DORTHIA COTTRELL – Death Folk Country
Quello di Dorthia Cottrell è un nome che sicuramente suonerà familiare a chi già segue e conosce il suo progetto principale, una band a caso chiamata Windhand. Ciò che invece è forse meno noto è che Dorthia ha anche un progetto acustico solista, di cui si occupa stavolta anche chitarra oltre che la voce, con il quale ha pubblicato il secondo disco il 21 aprile.
La proposta parallela dell’artista ha poco ha che fare, dal punto di vista del genere trattato, con le sonorità stoner e doom: il progetto Dorthia Cottrell offre la possibilità di immergersi in uno stato d’animo e mentale di dolceamara malinconia, accompagnata dalle esalazioni del miglior folk americano in cui si respirano a tratti anche fumi inquietanti non proprio benefici — come nell’intro strumentale “Death Is the Punishment For Love”. Death Folk Country arriva otto anni dopo il debutto eponimo e non sorprende il fatto che ne ricalchi le orme, anche se in questa seconda creatura Dorthia sembra aver lavorato in maniera più incisiva sulle atmosfere e sui tappeti vocali.

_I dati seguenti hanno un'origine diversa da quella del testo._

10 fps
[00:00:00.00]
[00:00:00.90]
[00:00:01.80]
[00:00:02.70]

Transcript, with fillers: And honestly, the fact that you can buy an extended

Stando alle informazioni fornite sulla pagina Bandcamp, lo scopo del progetto è quello di documentare l’amore e riconciliarsi con l’idea dell’esistenza della morte: un sentimento il primo, un’inevitabile viaggio la seconda. Entrambi sono concetti astratti, non possiamo vederli di per sé ma possiamo percepirne i potenti, spesso devastanti effetti. Trovare dei punti di contatto tra amore e morte non è immediato, a prima vista queste due astrazioni condividono ben poco e sicuramente si tende ad associare la prima con qualcosa di bellissimo e la seconda con qualcosa di devastante, eppure sono indissolubilmente legati: è a causa (o grazie) all’amore che soffriamo quando la morte ci porta via qualcuno, è grazie (o a causa) della morte che in molti si liberano di dolori terreni e si preparano ad affrontare l’ignoto. È l’amore per chi abbiamo perso che fa sì che nessuno se ne vada mai via del tutto, a parte dal punto di vista corporeo. Ancora, è l’amore per chi non ci ricambia a uccidere lentamente, e potremmo andare sicuramente avanti con le analogie.

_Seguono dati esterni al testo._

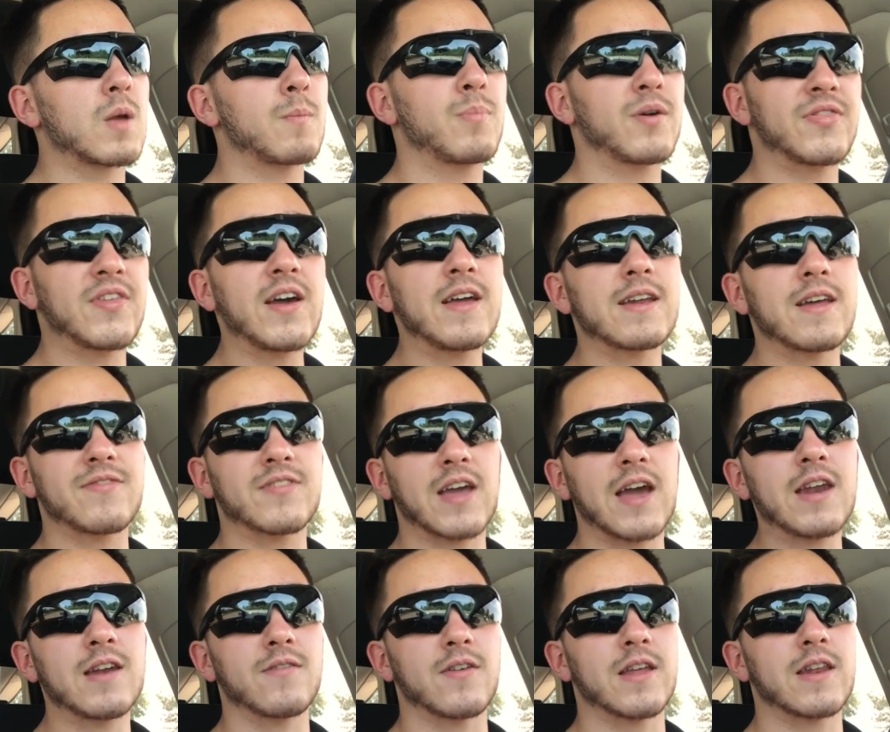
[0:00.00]
But then at the
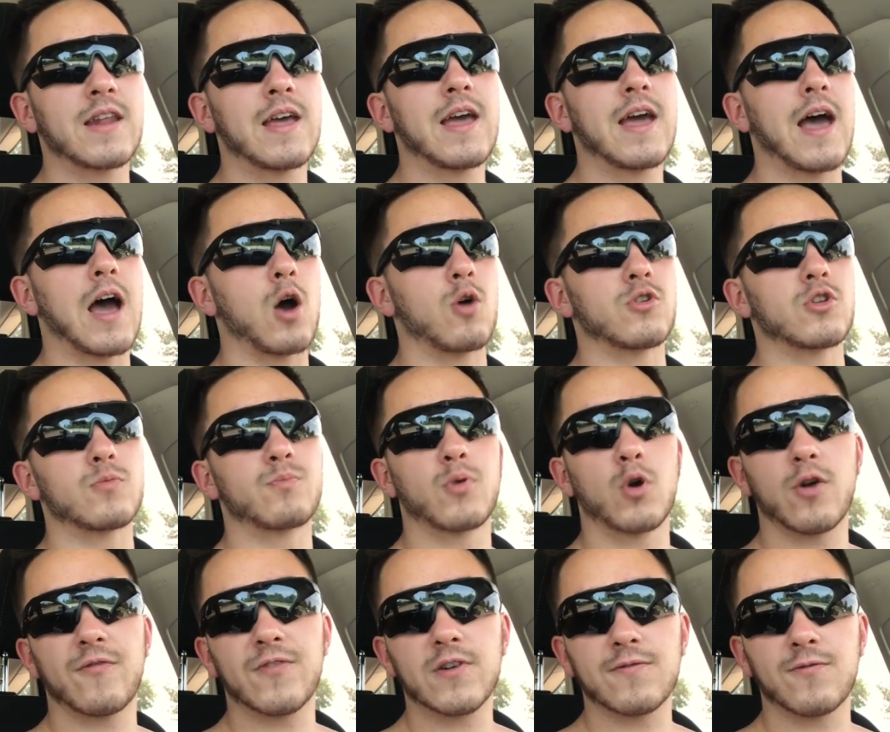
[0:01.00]
end of it, I would do
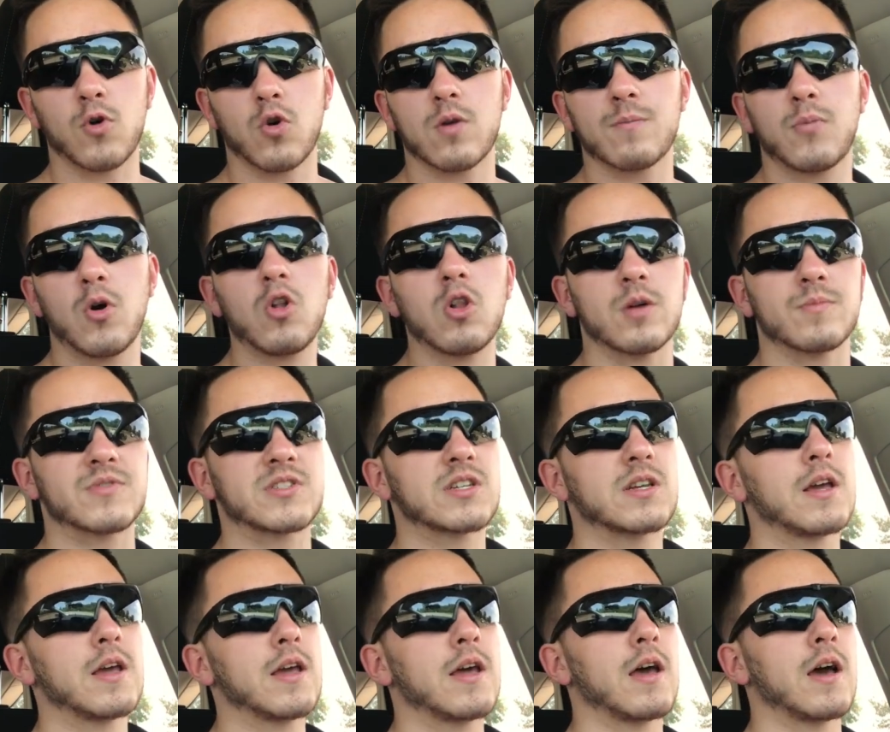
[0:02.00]
perfect form pull-ups,
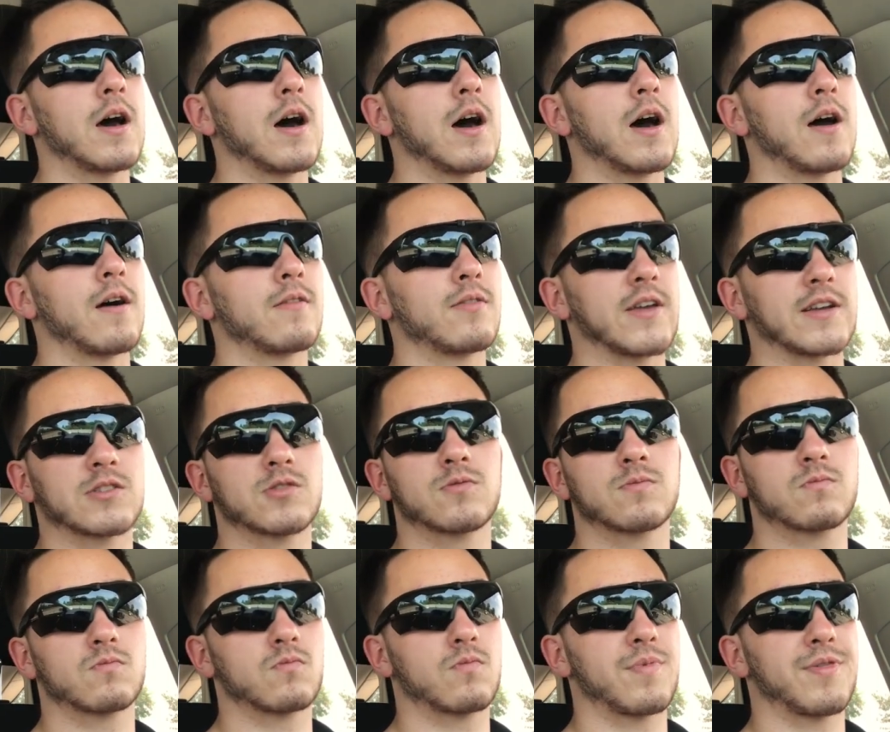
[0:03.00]
like
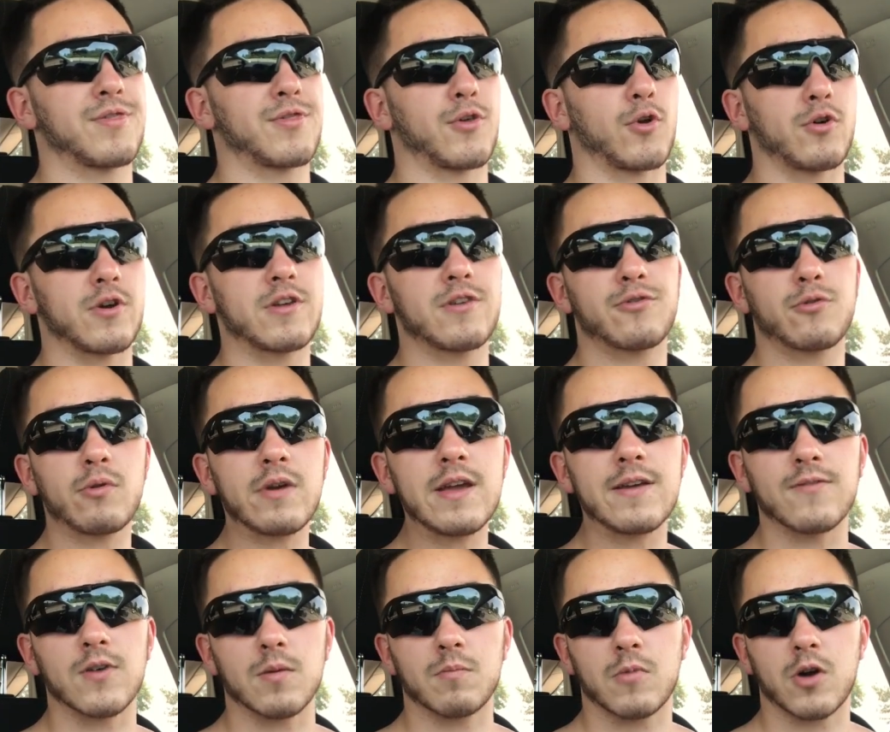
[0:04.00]
33
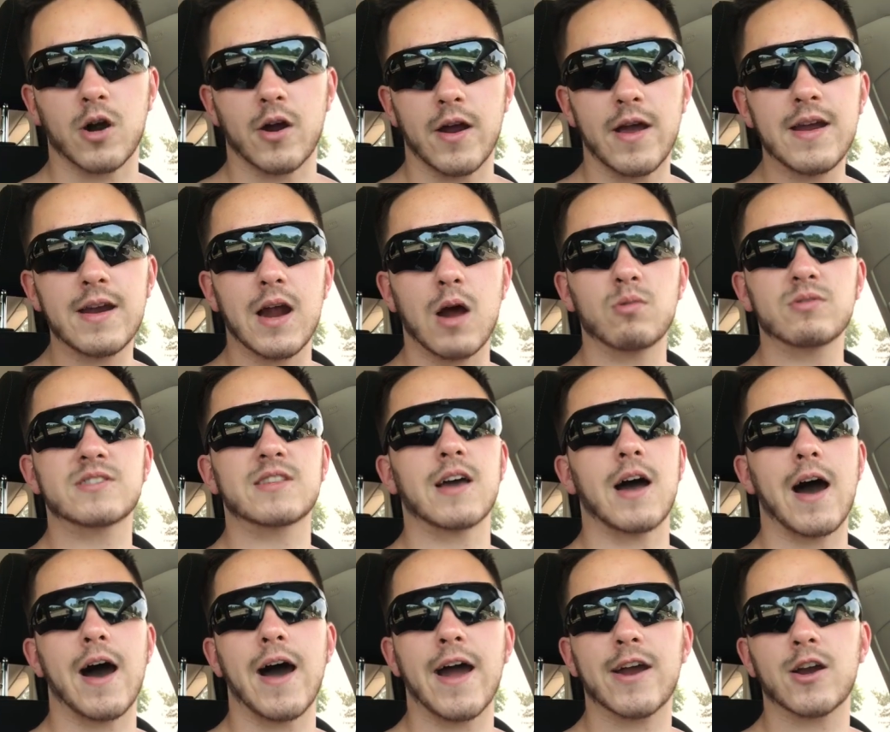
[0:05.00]
of them, all right? I was the
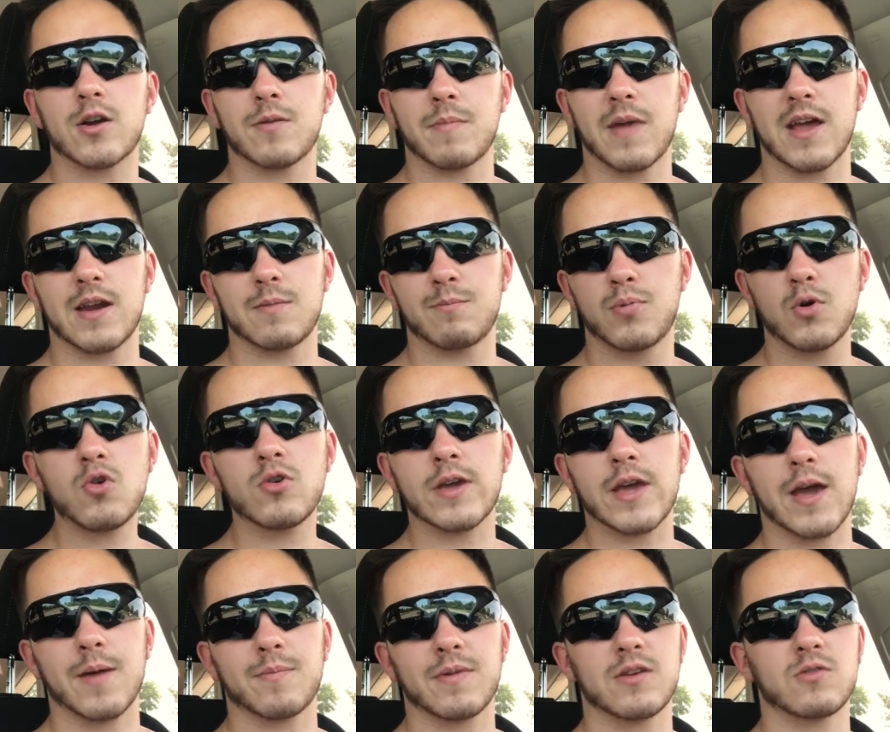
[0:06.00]
Iron Man in boot
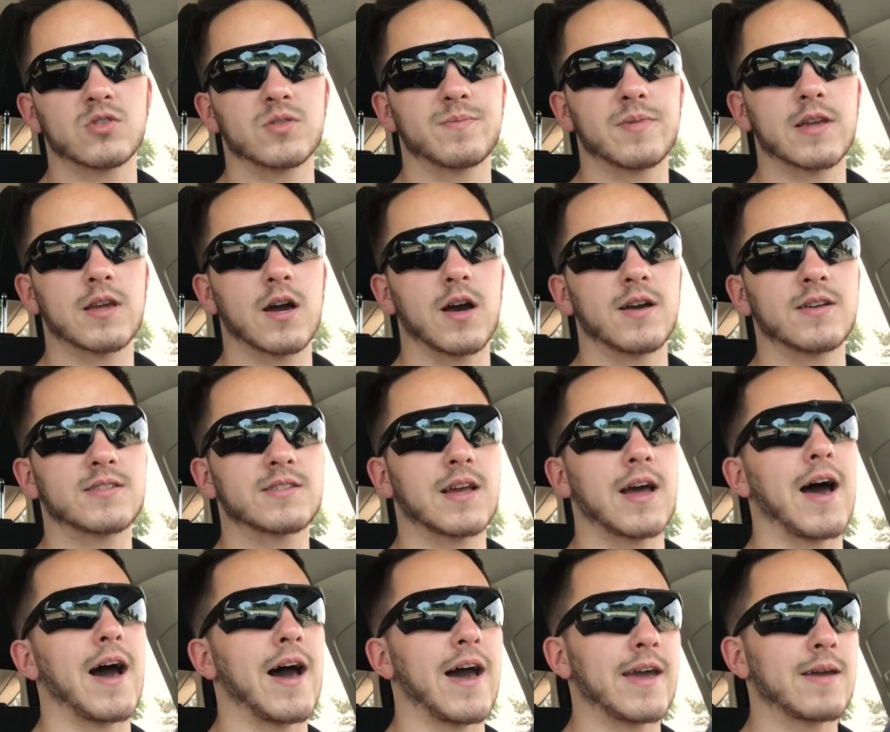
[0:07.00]
camp, and it was because
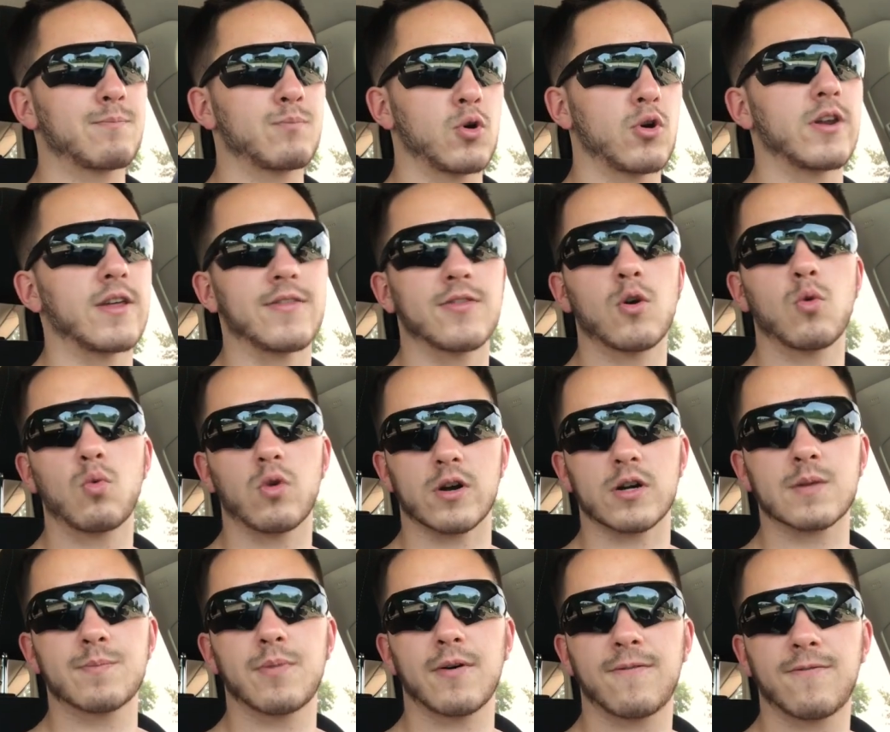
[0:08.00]
I put in the
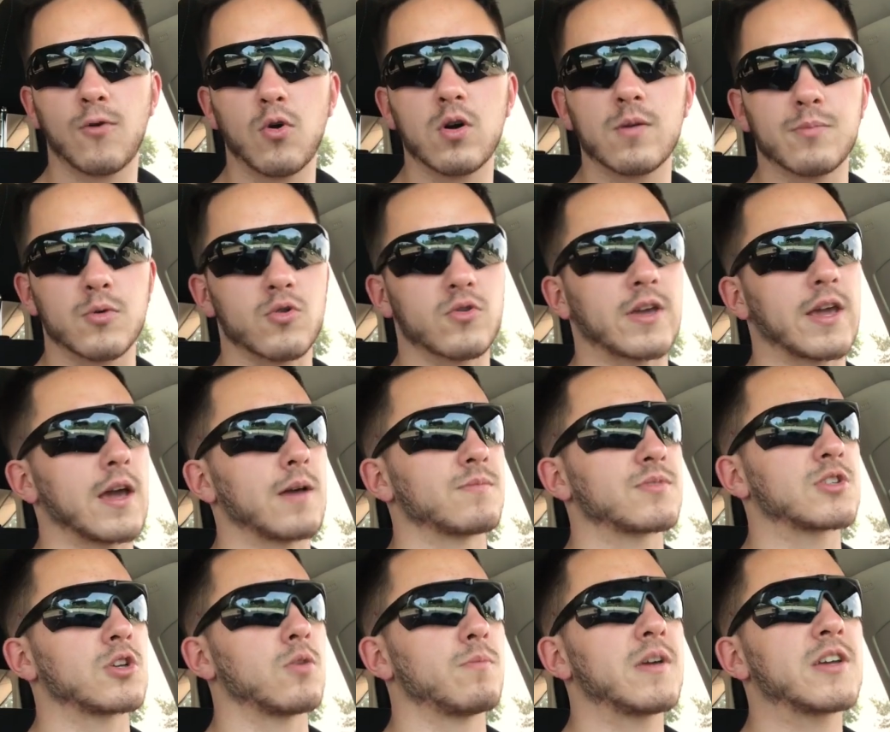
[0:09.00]
work before boot camp.
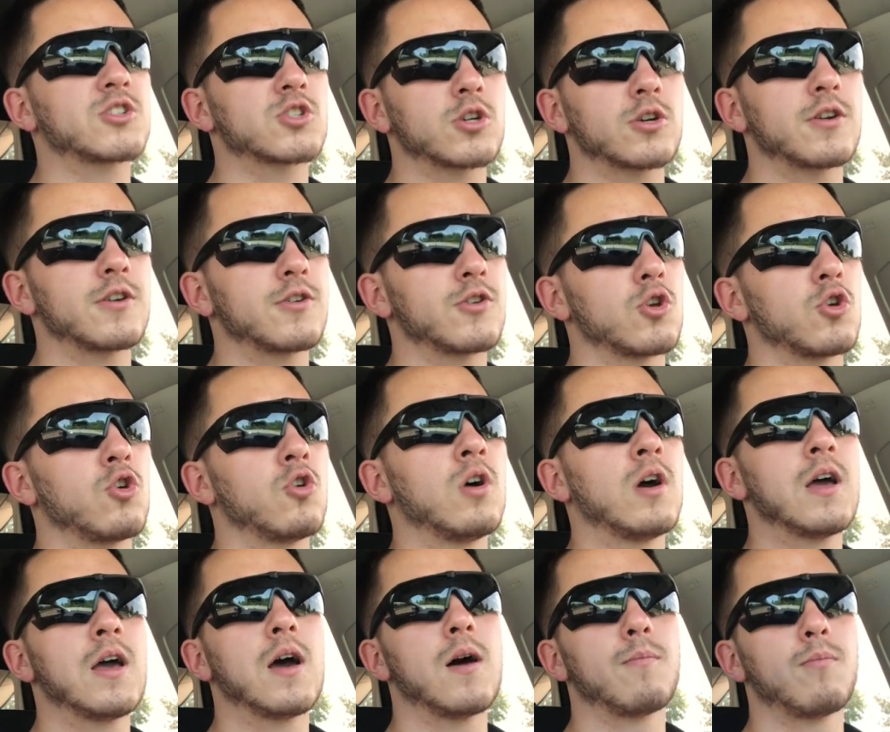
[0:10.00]
So make sure to do
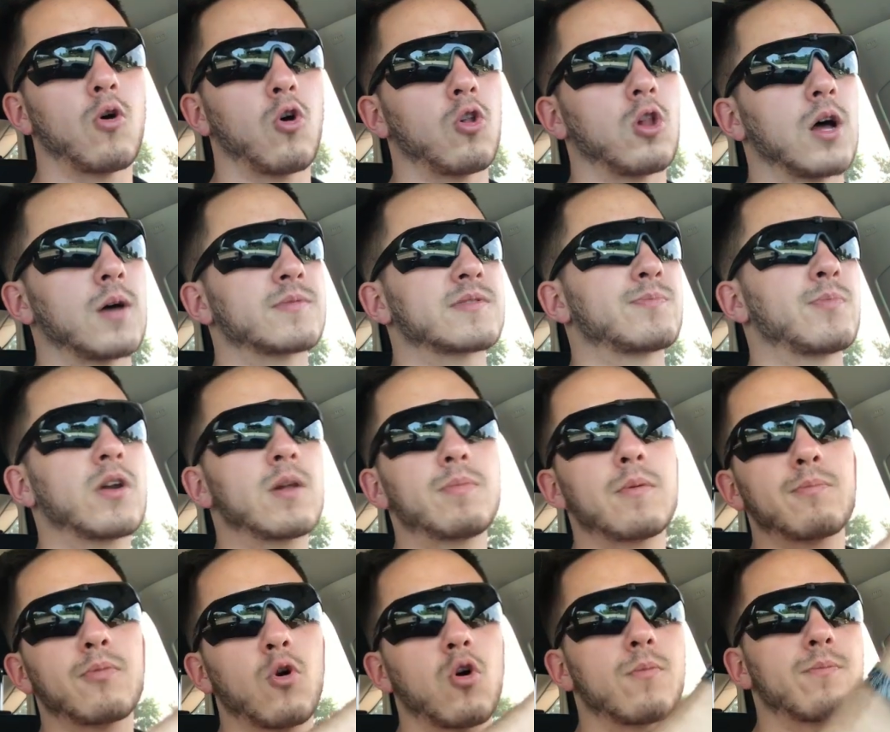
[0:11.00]
pull-ups, put up
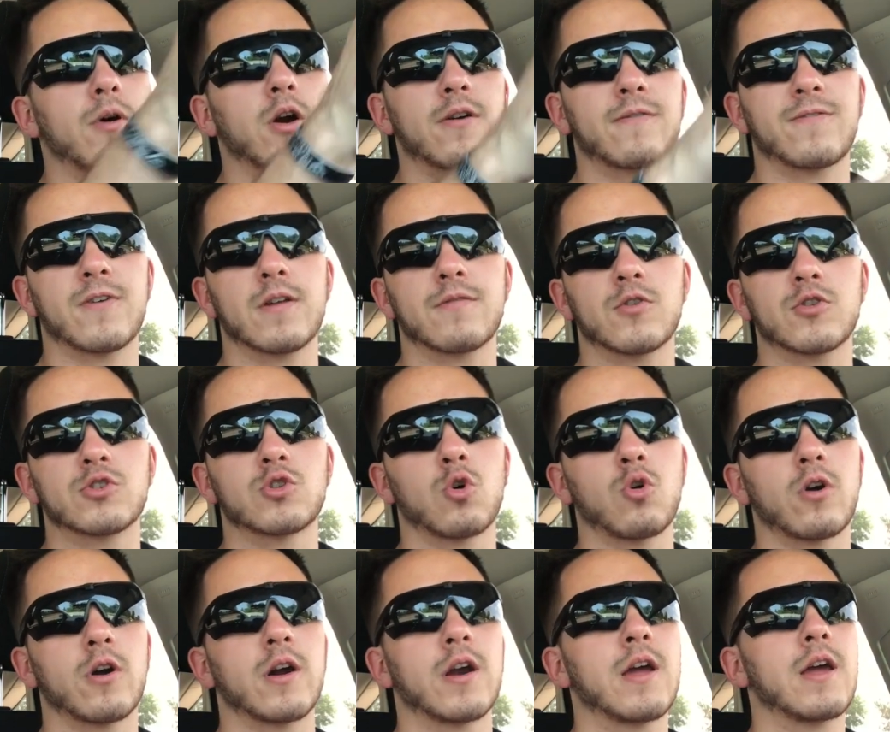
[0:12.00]
a pull-up bar in front of your
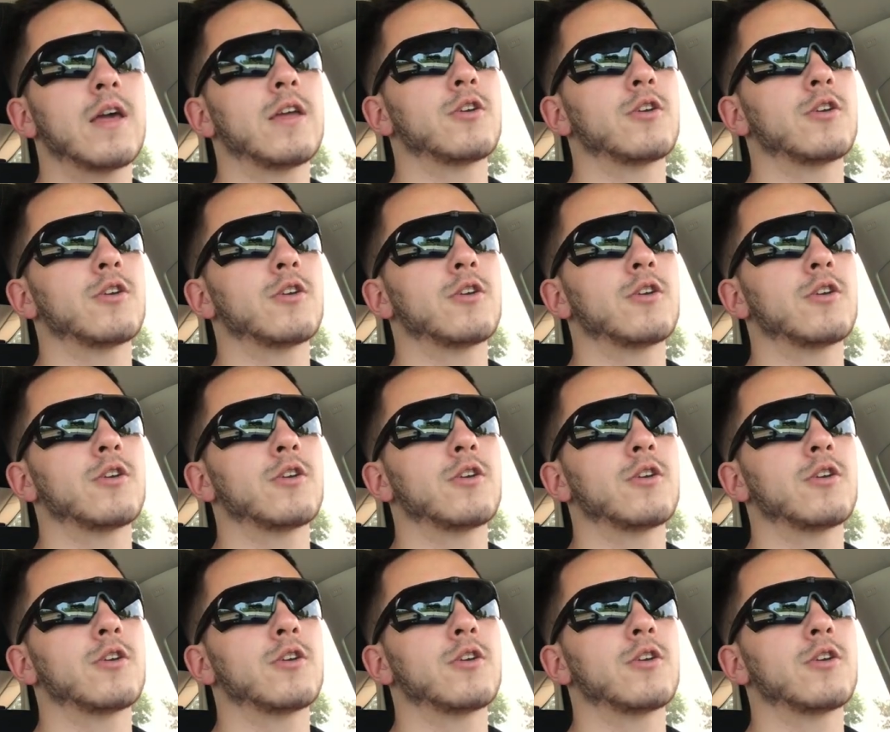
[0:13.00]
door.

Quello che è chiaro è che l’amore e il dolore della perdita si prendono per mano e danzano insieme in quest’oscura versione di una musica folk priva di percussioni in senso stretto — ogni tanto si sentono dei piatti, ad esempio in “Family Annihilator” —, in cui la voce portante è protagonista assoluta, accompagnata da svariate armonie che danno un’effetto ancora più etereo ed incorporeo. Pare di affondare in una nebbia inebriante, senza sapere dove mettere i piedi ma facendolo comunque, come chiamati da una forza — l’amore? La morte? Entrambi? — più potente di qualsiasi altra cosa. In “Effigy At The Gates Of Ur” il folk appare nella sua veste più da ballata, con un risultato strappalacrime che farebbe intenerire anche il cuore più corazzato.

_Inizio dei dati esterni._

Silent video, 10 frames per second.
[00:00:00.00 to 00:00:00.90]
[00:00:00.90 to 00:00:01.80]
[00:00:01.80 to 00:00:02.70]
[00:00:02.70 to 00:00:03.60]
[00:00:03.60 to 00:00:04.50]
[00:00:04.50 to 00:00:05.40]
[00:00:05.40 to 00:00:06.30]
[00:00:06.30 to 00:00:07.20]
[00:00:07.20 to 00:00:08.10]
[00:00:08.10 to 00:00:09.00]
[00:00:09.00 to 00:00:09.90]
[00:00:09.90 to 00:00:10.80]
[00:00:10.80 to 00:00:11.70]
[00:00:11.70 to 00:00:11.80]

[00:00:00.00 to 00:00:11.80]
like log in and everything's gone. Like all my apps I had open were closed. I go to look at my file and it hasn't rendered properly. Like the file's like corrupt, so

“Eat What I Kill” ha una struttura vocale molto semplice e ripetitiva che rafforza più che mai l’impressione di trovarsi in mezzo a esalazioni ipnotiche ed è il brano finale prima dell’outro strumentale “Death Is The Reward For Love”, in cui Dorthia dà una spiegazione più esaustiva del modo in cui concepisce amore e morte: la morte di chi amiamo è la punizione per aver amato, morire amando ci permette di ricongiungerci a chi abbiamo perso. Non un brutto affare, se lo vediamo così.
Il progetto Dorthia Cottrell non vuole essere una continuazione né una copia dei Windhand, che sono realtà distinte ed è bene che lo rimangano. Death Folk Country è il secondo capitolo della personale espressione di ciò che si cela nel paesaggio interiore dell’artista, nella sua emotività, nel cuore, nell’anima o come altro vogliamo chiamarlo. È un lavoro intimo al quale accostarsi con premura, avendo l’accortezza di non disturbare troppo e di ascoltare fino alla fine.